▸ **ASSIGNED TASK**:
An exact, word-for-word copy of the entries is required, beginning at the line that contains "[0:07.50-0:08.50]" and ending at the last line, both included.

▸ **RECORDED INFORMATION**:

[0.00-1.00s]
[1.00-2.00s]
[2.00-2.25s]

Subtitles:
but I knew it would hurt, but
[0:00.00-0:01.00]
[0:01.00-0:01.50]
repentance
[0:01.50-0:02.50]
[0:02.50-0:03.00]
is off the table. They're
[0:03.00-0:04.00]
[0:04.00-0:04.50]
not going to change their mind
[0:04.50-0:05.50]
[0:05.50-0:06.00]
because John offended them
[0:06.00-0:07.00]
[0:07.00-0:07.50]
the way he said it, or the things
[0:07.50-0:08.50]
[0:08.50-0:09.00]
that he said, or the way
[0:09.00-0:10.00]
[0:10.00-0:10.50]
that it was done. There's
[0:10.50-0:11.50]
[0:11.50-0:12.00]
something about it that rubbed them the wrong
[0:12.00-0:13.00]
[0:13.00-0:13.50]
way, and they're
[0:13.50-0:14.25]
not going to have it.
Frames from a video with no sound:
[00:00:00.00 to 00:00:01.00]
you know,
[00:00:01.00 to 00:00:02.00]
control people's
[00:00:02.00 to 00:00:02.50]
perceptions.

▸ **RESPONSE TO THIS TASK**:
[0:07.50-0:08.50]
[0:08.50-0:09.00]
that he said, or the way
[0:09.00-0:10.00]
[0:10.00-0:10.50]
that it was done. There's
[0:10.50-0:11.50]
[0:11.50-0:12.00]
something about it that rubbed them the wrong
[0:12.00-0:13.00]
[0:13.00-0:13.50]
way, and they're
[0:13.50-0:14.25]
not going to have it.
Frames from a video with no sound:
[00:00:00.00 to 00:00:01.00]
you know,
[00:00:01.00 to 00:00:02.00]
control people's
[00:00:02.00 to 00:00:02.50]
perceptions.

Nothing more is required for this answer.